**Work task**: Every line below must be copied as written, except for pictures.

**Provided records**:
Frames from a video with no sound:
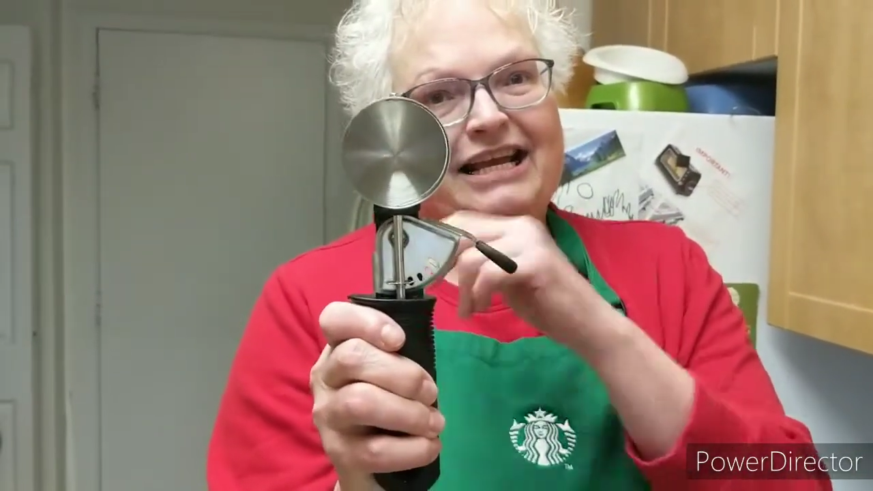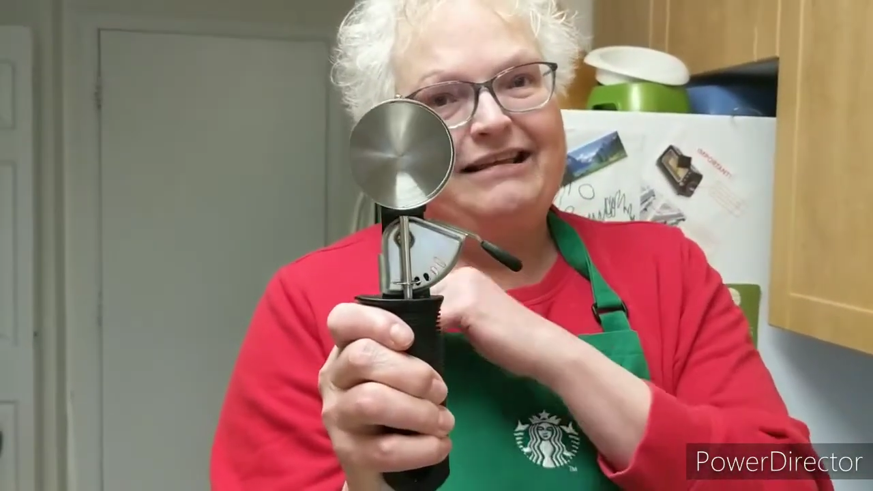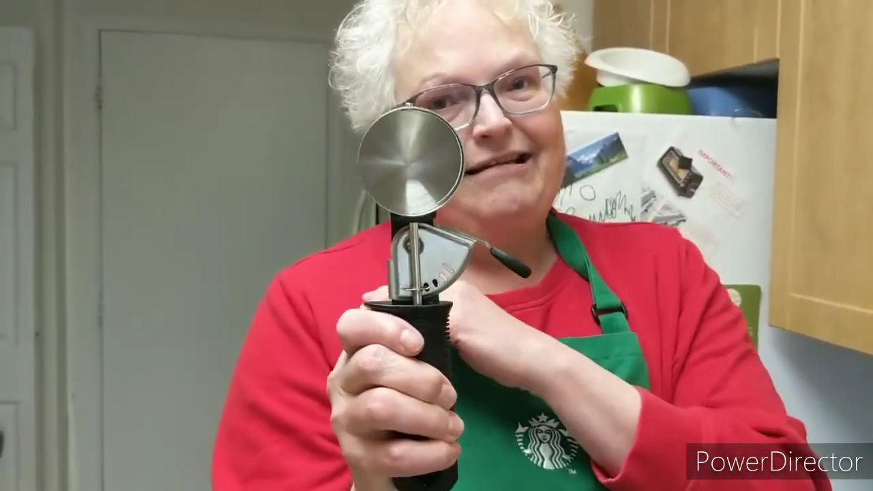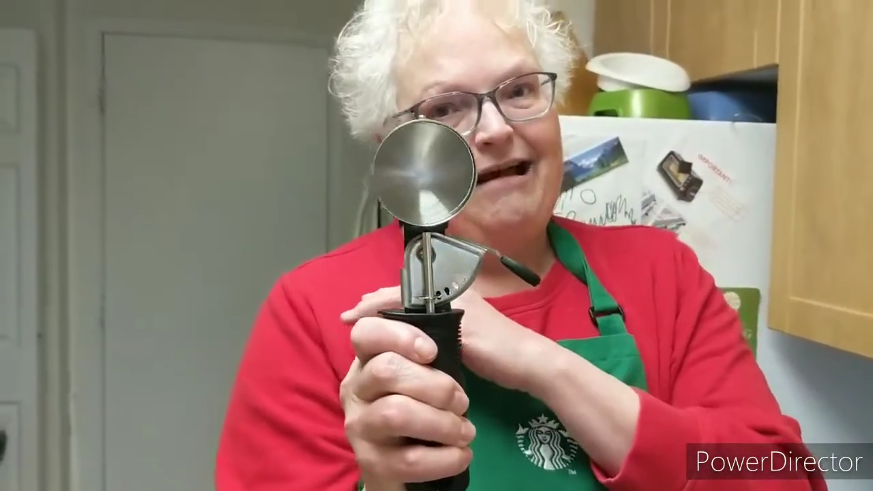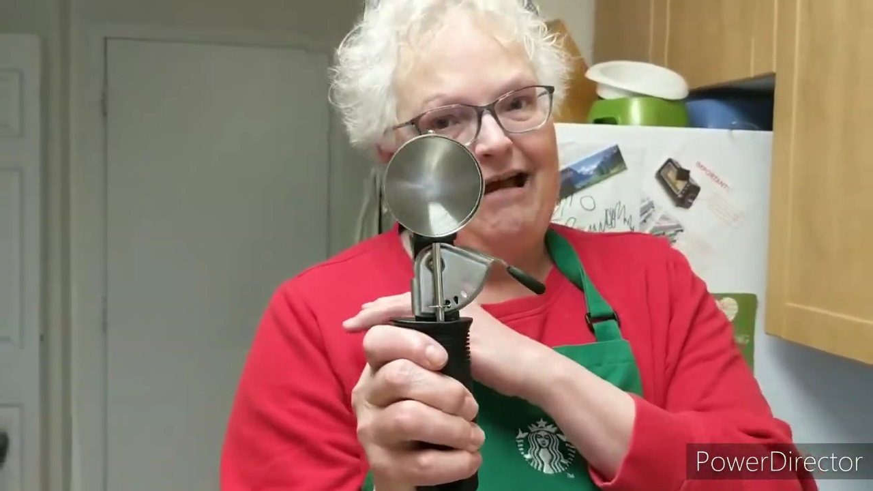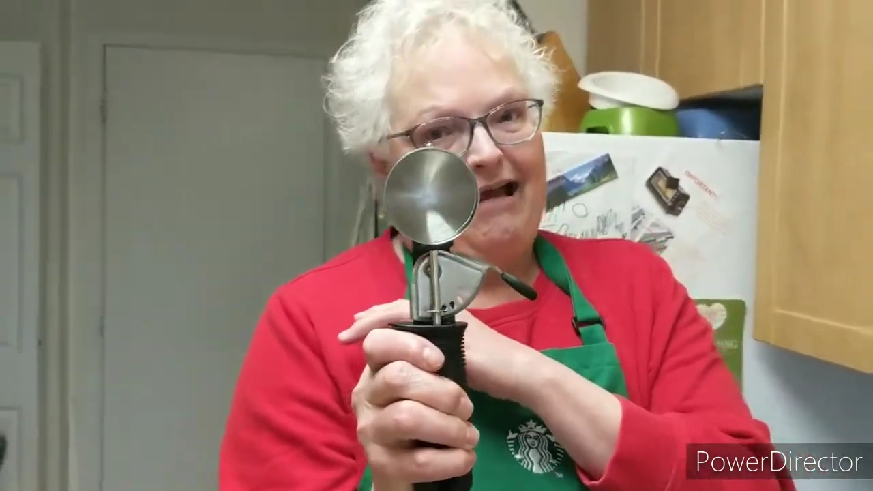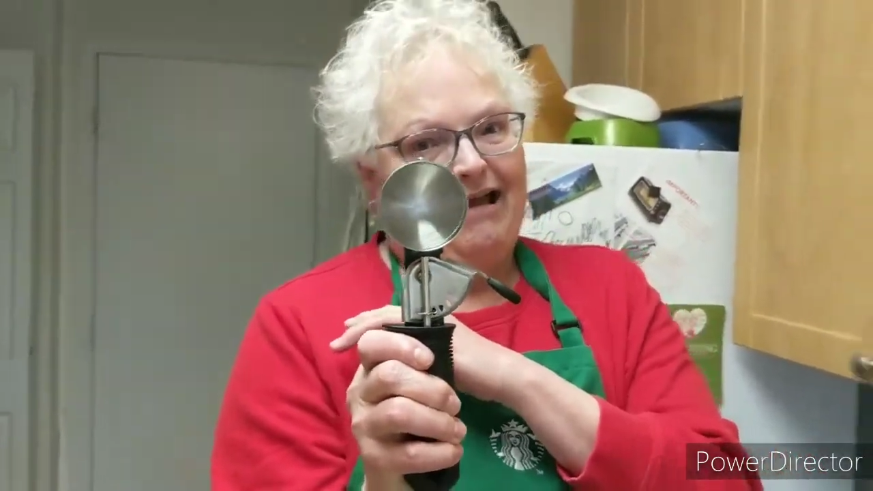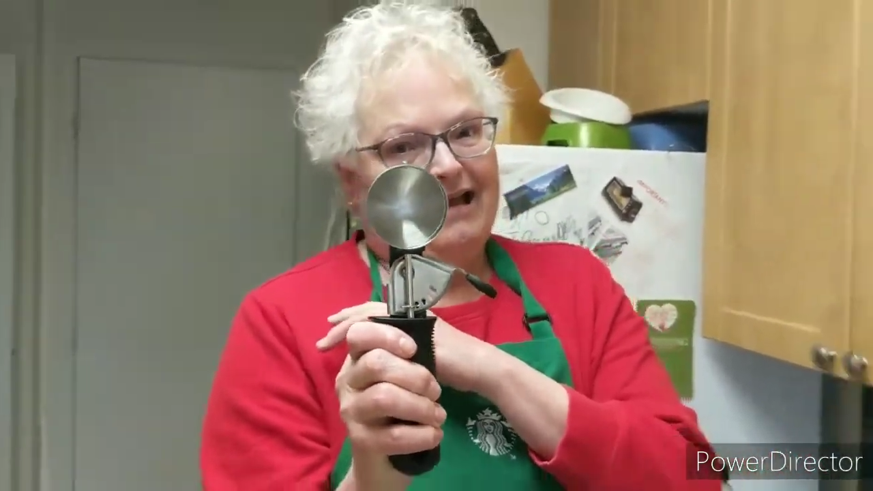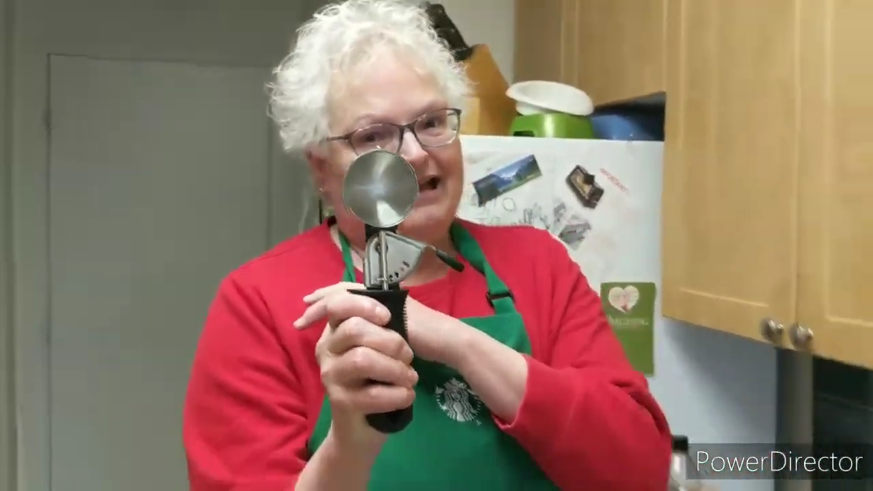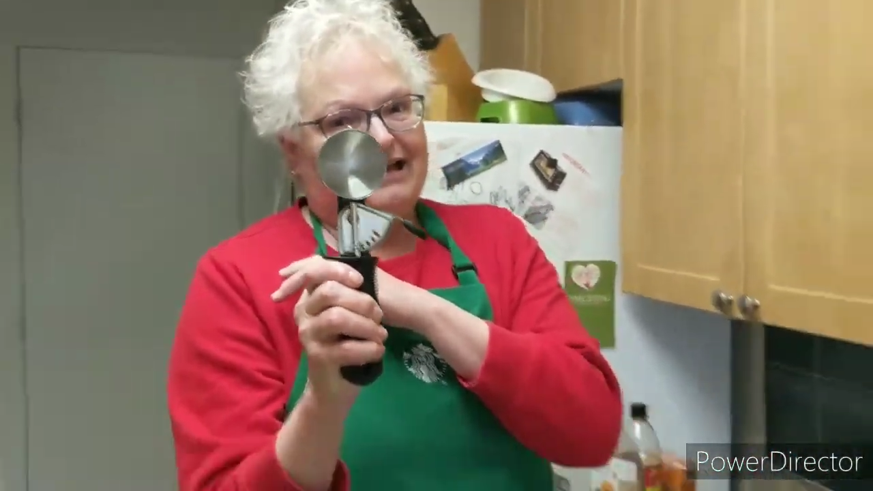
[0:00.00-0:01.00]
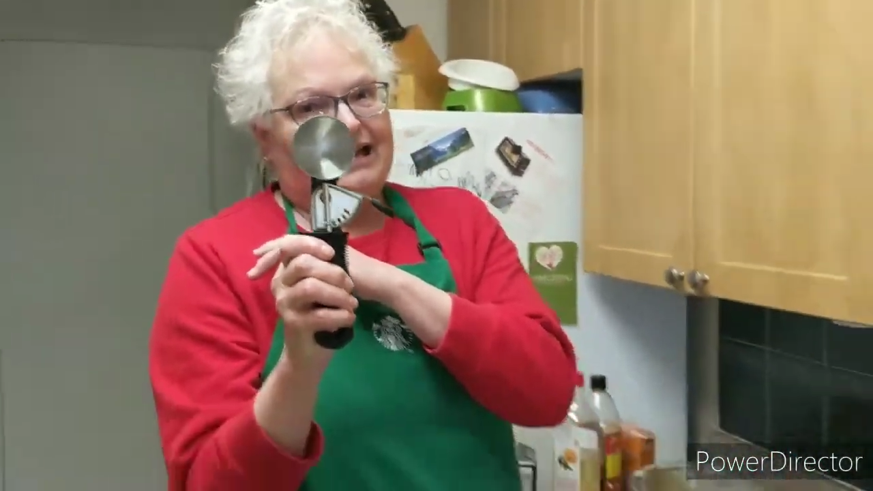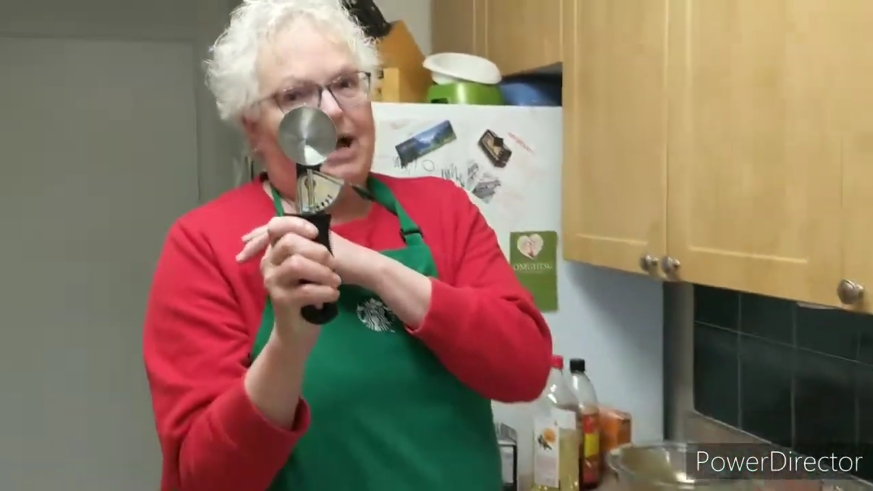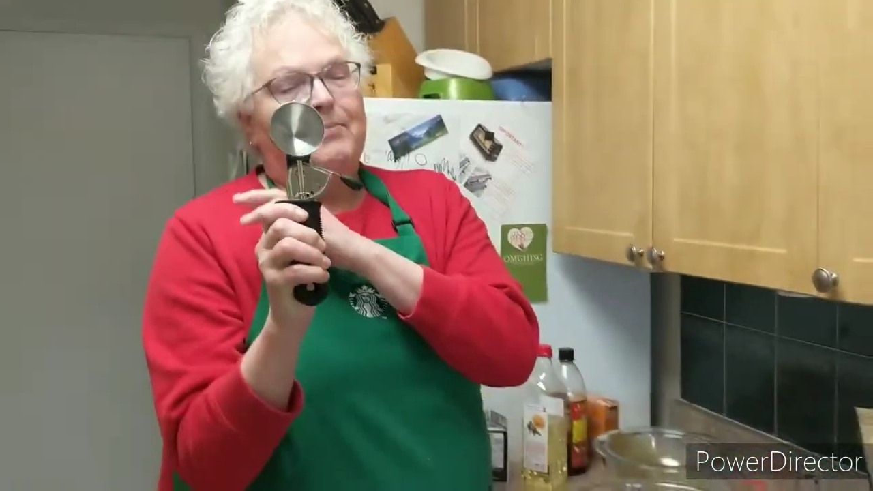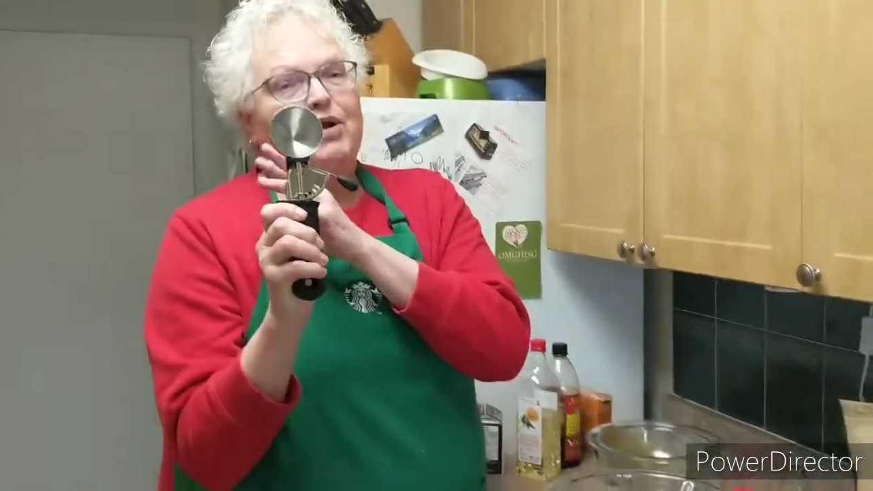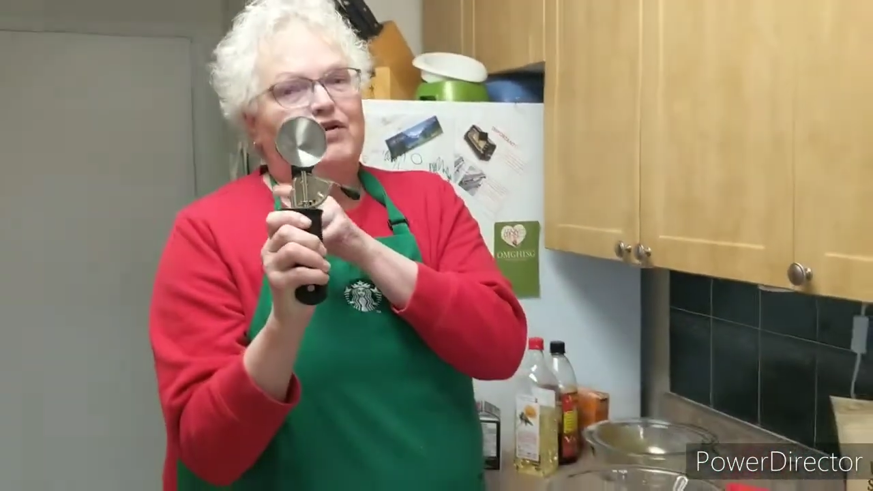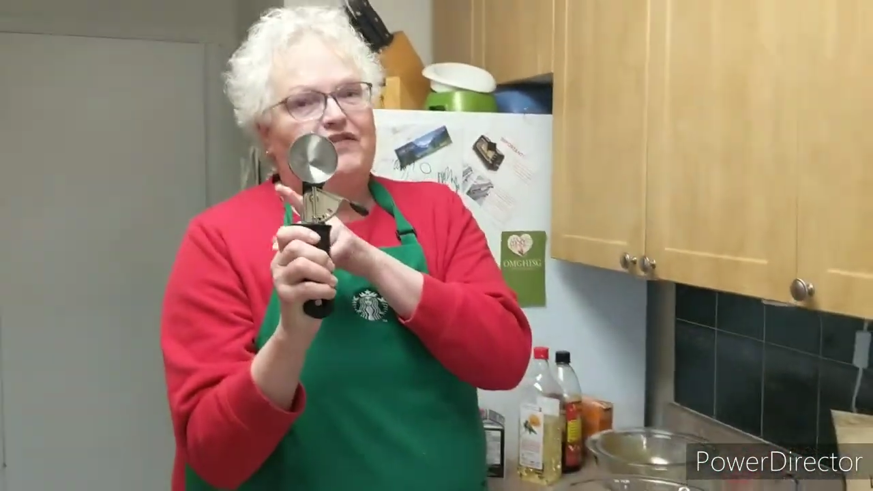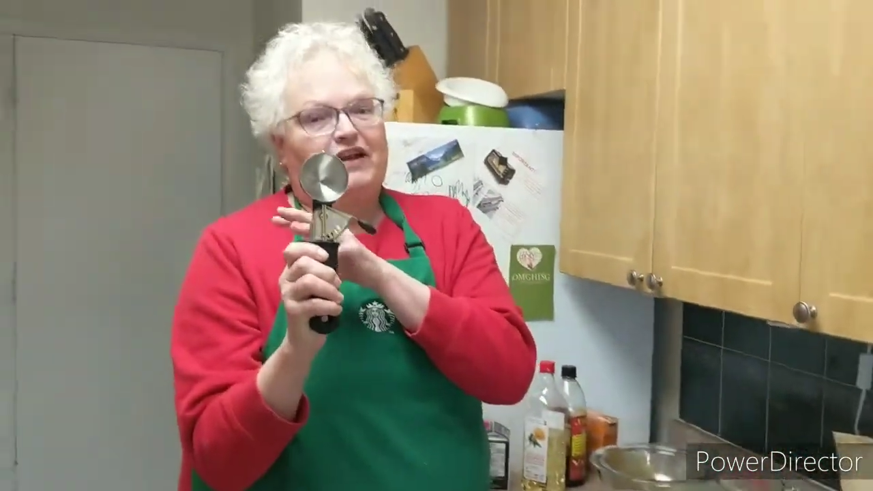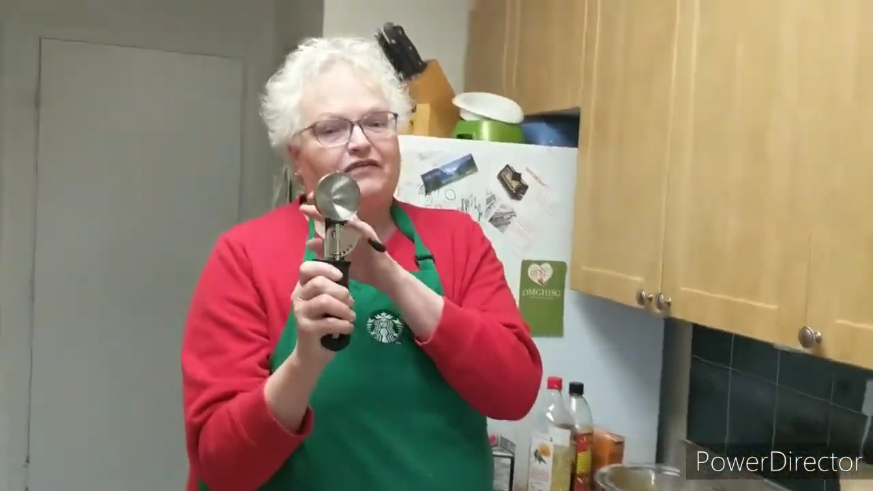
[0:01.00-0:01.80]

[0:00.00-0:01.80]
Yeah. Perfect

**Response**:
Frames from a video with no sound:
[0:00.00-0:01.00]
[0:01.00-0:01.80]

[0:00.00-0:01.80]
Yeah. Perfect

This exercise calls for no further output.